In search of a better quality of life, economic opportunities and security, we have witnessed mass movement of rural populations to urban areas. Asia Pacific, as home to most of the world's largest and fastest-growing urban areas, is facing acute problems in its cities. According to Asian Development Bank, about 44 million people are being added to Asia's urban population every year. This unprecedented growth has resulted in overcrowded cities, creating huge stress on the urban infrastructure and even larger governance issues.
As governments grapple with these challenges, there is a rising belief that technology can be the solution. In this scenario, smart cities are seen as the way forward to creating a sustainable path for growth. A smart city is defined as a vision which integrates information and communication technologies (ICT) to enhance the efficiency and sophistication of social infrastructure. The goal is to leverage shared resources and information, creating value that improves the quality of life of the residents and solves problems related to matters such as the environment, economy and energy.

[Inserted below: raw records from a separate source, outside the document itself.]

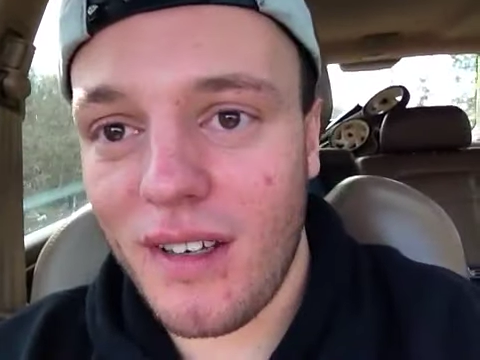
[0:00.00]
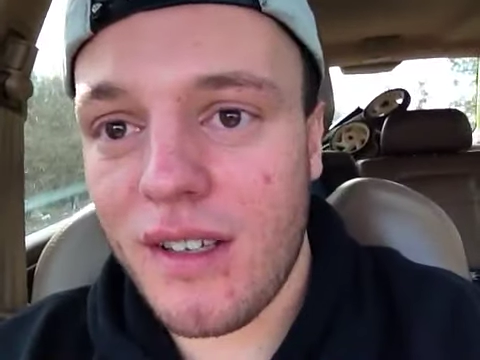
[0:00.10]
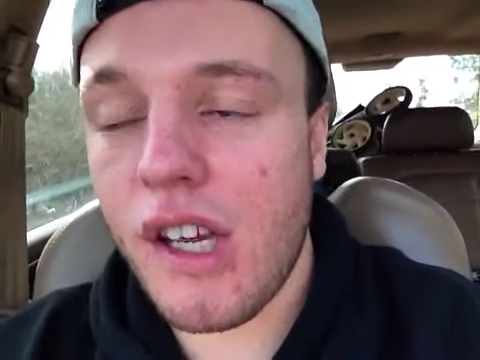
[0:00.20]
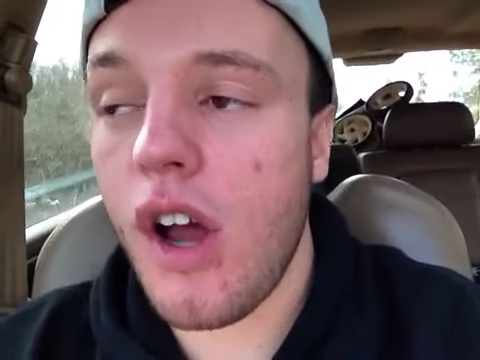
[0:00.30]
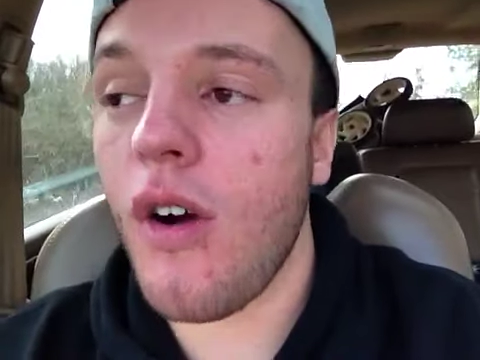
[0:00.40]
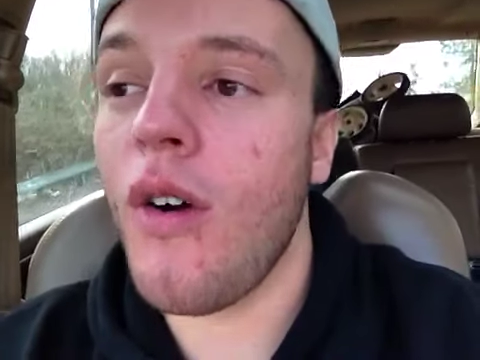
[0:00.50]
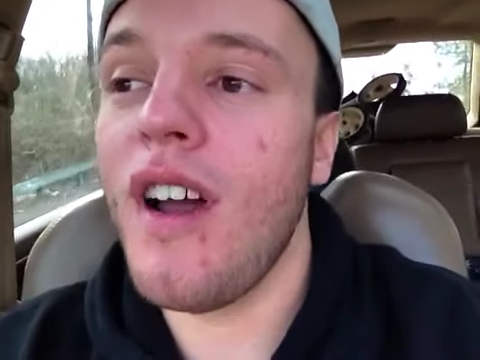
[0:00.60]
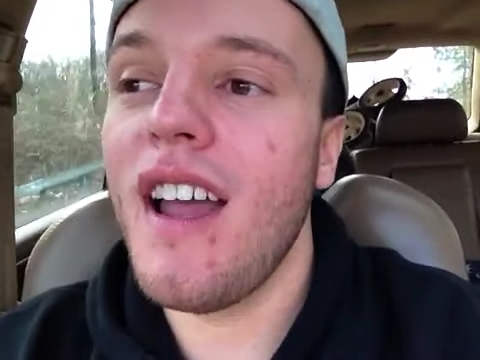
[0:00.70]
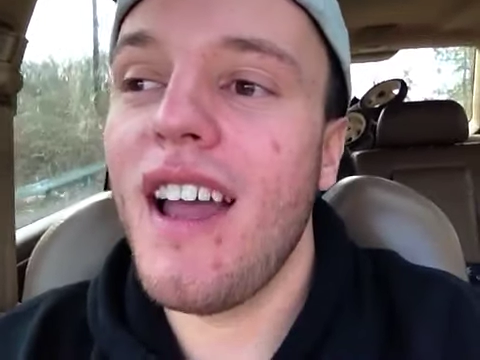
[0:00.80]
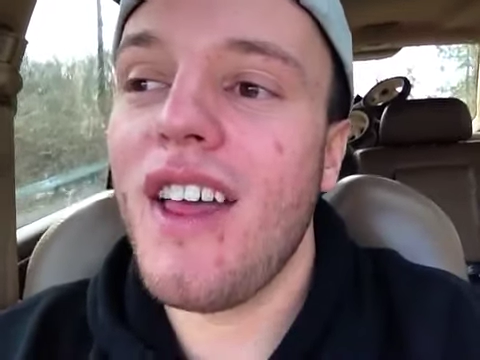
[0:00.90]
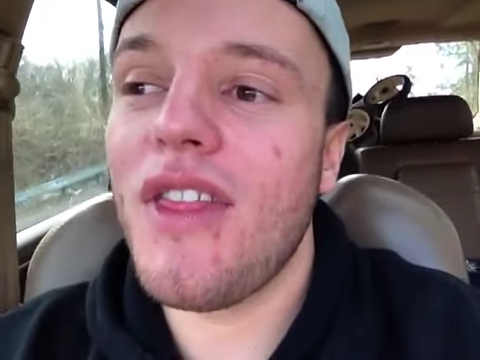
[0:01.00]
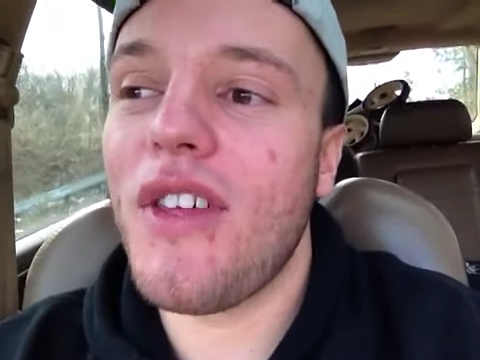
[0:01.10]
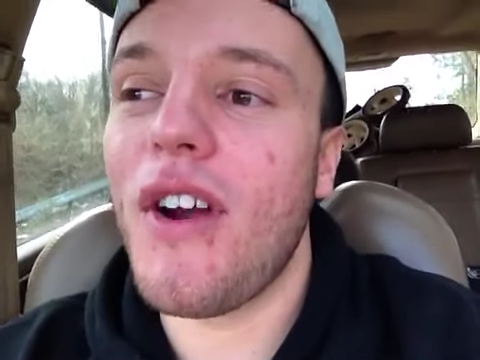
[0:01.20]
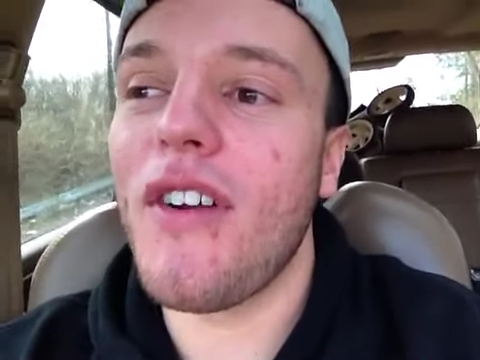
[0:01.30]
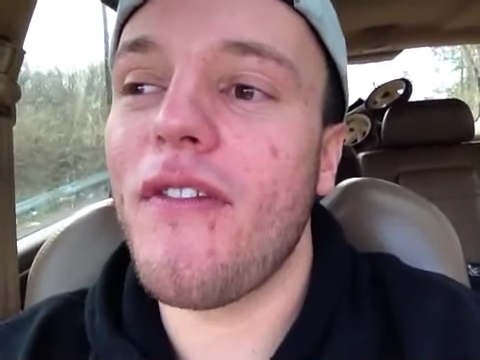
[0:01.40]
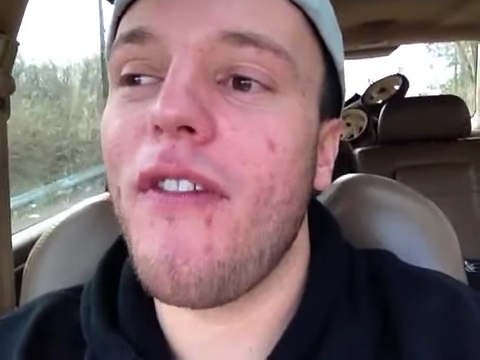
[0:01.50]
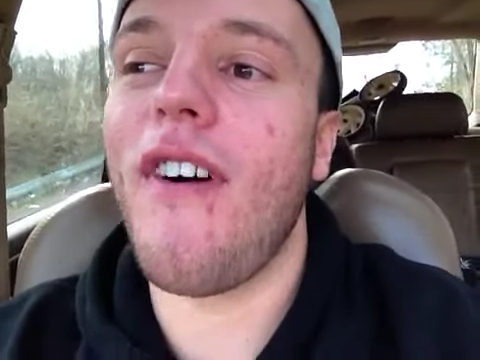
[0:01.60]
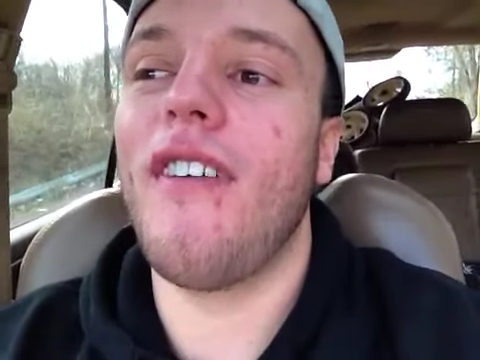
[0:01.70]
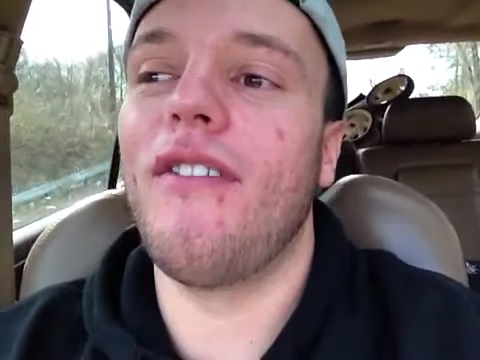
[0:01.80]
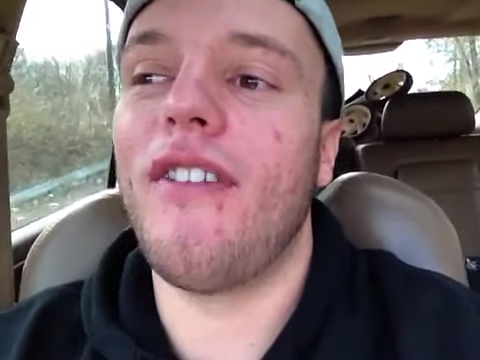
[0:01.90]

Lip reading: So, third fun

Governments from across the Asia Pacific region including Japan, India, Korea and Singapore have undertaken plans to build smart cities. Singapore has launched several initiatives as part of its aim to become the world's first Smart Nation. The Indian government has embarked on a massive plan to build 100 smart cities. Businesses are also looking at opportunities to take advantage of smart city technology, for example integrating the technology at various consumer touchpoints. Some of these innovations include connected retail stores and managing human traffic congestion at high-density public areas, utilizing public datasets of city information made available by governments.
According to Navigant Research, investment in smart city information and communication technology (ICT) in Asia Pacific will total US$63.4 billion during the period from 2014 to 2023.
The key areas where we see the significant benefits from smart cities are:
- Healthcare: As a region faced with an aging population, especially in countries such as Singapore and Japan, healthcare is becoming a critical component of everyday life. The ability to connect data from different devices, such as weighing machines and blood pressure monitors, will help transform various aspects of healthcare, including treatment of chronic diseases and elderly care, to be more effective.
- Transportation: The increasing number of vehicles on the road has resulted in massive traffic jams being a common occurrence across the largest cities in Asia. Cloud-based traffic management services improve road safety while promoting economical driving. Combining this with congestion-mitigation projects can reduce traffic and have a positive impact on the environment at the same time.
- Energy: Energy requirements of smart cities will increase together with a greater reliance on technology. To reduce the dependence on fossil fuels, cities can utilize new energy systems that integrate centralized power sources, support large-scale production of renewable energy and enable citizens to participate in energy management.
- Security & Safety: Video surveillance has improved tremendously and by including IoT, it can be made even smarter. By connecting the numerous surveillance cameras across the cities to feed data into a central network, problem areas in cities can be identified to improve policing and reduce instances of crime and public disturbances. Enterprises can utilize the surveillance systems to further improve the security across commercial and residential properties.
- Retail: An industry which is set to be revolutionized by smarter technologies is retail. Juniper Research predicts retail companies will invest US$2.5 billion into the new technology to take advantage of the Internet of Things by 2020. By investing in connected retail, the customer experience in today's multichannel world can be future-proofed. By creating a connected enterprise, retailers can deliver a seamless integrated customer journey.